**Supplied records:**
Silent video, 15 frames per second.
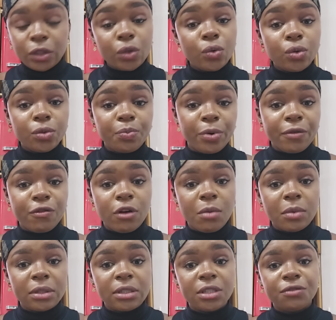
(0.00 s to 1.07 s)
So good
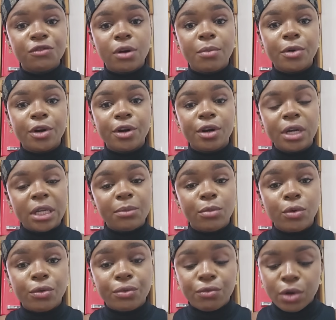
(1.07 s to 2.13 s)
performances from her in
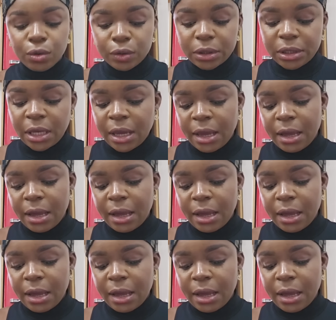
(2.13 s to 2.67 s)
both rounds,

**What to produce:** Write the records out exactly once more, leaving off the pictures.

**Result for this task:**
Silent video, 15 frames per second.
(0.00 s to 1.07 s)
So good
(1.07 s to 2.13 s)
performances from her in
(2.13 s to 2.67 s)
both rounds,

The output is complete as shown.